My thought is to encode the restrictions and then use something like Python's itertools to generate the permutations. Thoughts and suggestions are welcome.
Okay, so the way I see it, there are two ways to approach this problem:
Go about writing a program that will approach this problem head first. This is going to be difficult.
But combinatorics teaches us that the easier way to do this is to count all permutations and subtract the ones that don't satisfy your constraints.
I would go with number 2.
You can find all permutations of a given string or list by using this algorithm. Using this algorithm, you can get a list of all permutations. You can now apply a number of filters on this list by checking for the various constraints of the problem.
def L_before_O(s):
return (s.index('L') - s.index('O') == 1)
def N_after_L(s):
return (s.index('L') < s.index('N'))
def G_and_P(s):
return (abs(s.index('G') - s.index('P')) == 2)
def all_perms(s): #this is from the link
if len(s) <=1:
yield s
else:
for perm in all_perms(s[1:]):
for i in range(len(perm)+1):
yield perm[:i] + s[0:1] + perm[i:]
def get_the_answer():
permutations = [i for i in all_perms('GHLOPSN')] #N is the news tape
a = [i for i in permutations if L_before_O(i)]

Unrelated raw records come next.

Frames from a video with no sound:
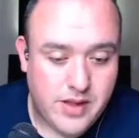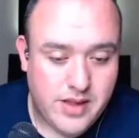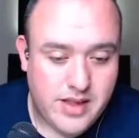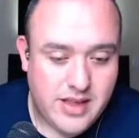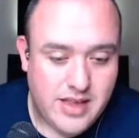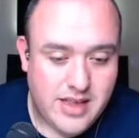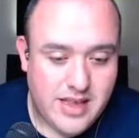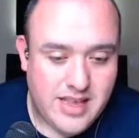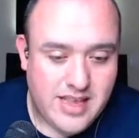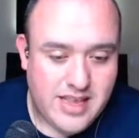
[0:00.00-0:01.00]
Thank you for the
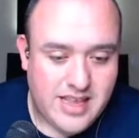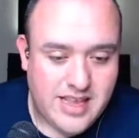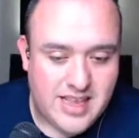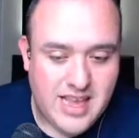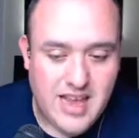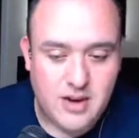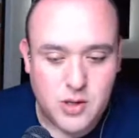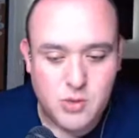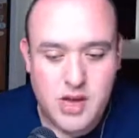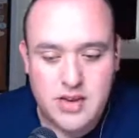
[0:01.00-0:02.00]
invite. Yeah,
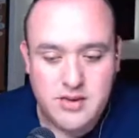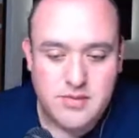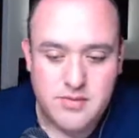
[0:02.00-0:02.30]
no sweat.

b = [i for i in a if N_after_L(i)]
c = [i for i in b if G_and_P(i)]
return c
I haven't tested this, but this is general idea of how I would go about coding such a question.
Hope this helps
This is easy to solve (a few lines of code) as an integer program. Using a tool like the GNU Linear Programming Kit, you specify your constraints in a declarative manner and let the solver come up with the best solution. Here's an example of a GLPK program.

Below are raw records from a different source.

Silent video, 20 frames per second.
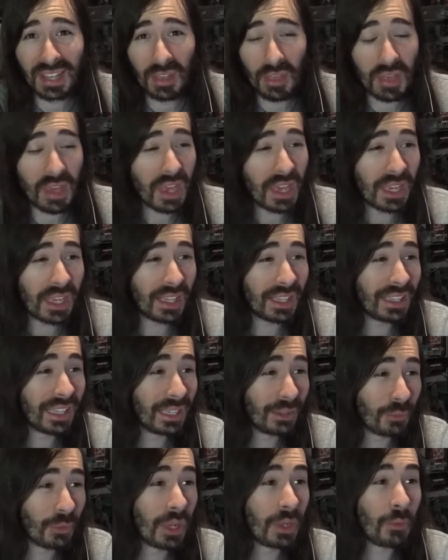
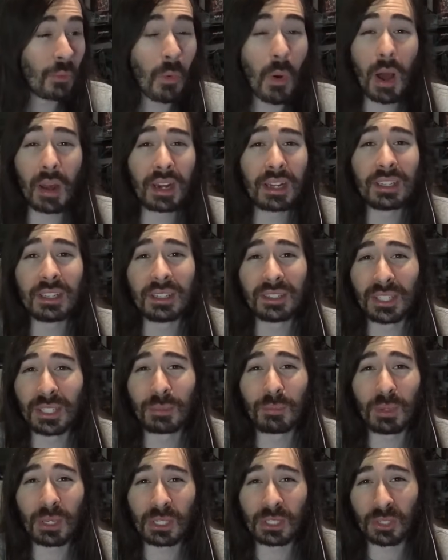It wanted to
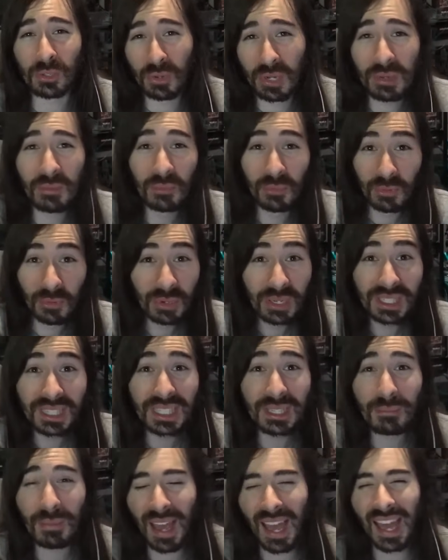just be Scream
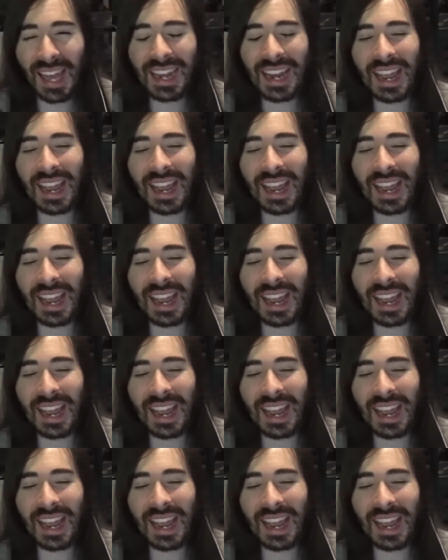really bad,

You could code this using a general-purpose programming language like Python, but this is the type of thing you'll see in the first few chapters of an integer programming textbook. The most efficient algorithms have already been worked out by others.

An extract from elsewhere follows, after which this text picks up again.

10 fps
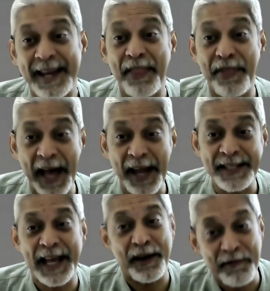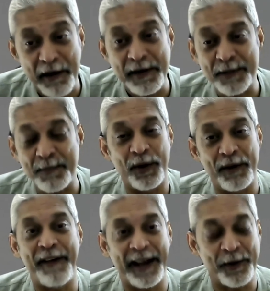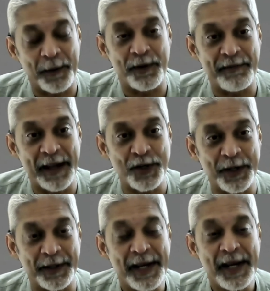and that has had a very small effect on prevention.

EDIT: to answer Merjit's question:
Define:
- matrix Y where Y_(ij) = 1 if tape i
is played before tape j, and 0
otherwise.
- vector C, where C_i
indicates the time slot when i is
played (e.g. 1,2,3,4,5,6,7)
- Large
constant M (look up the term for
"big M" in an optimization textbook)
Minimize the sum of the vector C subject to the following constraints:
Y_(ij) != Y_(ji) // If i is before j, then j must not be before i
C_j < C_k + M*Y_(kj) // the time slot of j is greater than the time slot of k only if Y_(kj) = 1
C_O - C_L = 1 // L must be played immediately before O
C_N > C_L // news tape must be played at some time after L
|C_G - C_P| = 2 // You will need to manipulate this a bit to make it a linear constraint
That should get you most of the way there. You want to write up the above constraints in the MathProg language's syntax (as shown in the links), and make sure I haven't left out any constraints. Then run the GLPK solver on the constraints and see what it comes up with.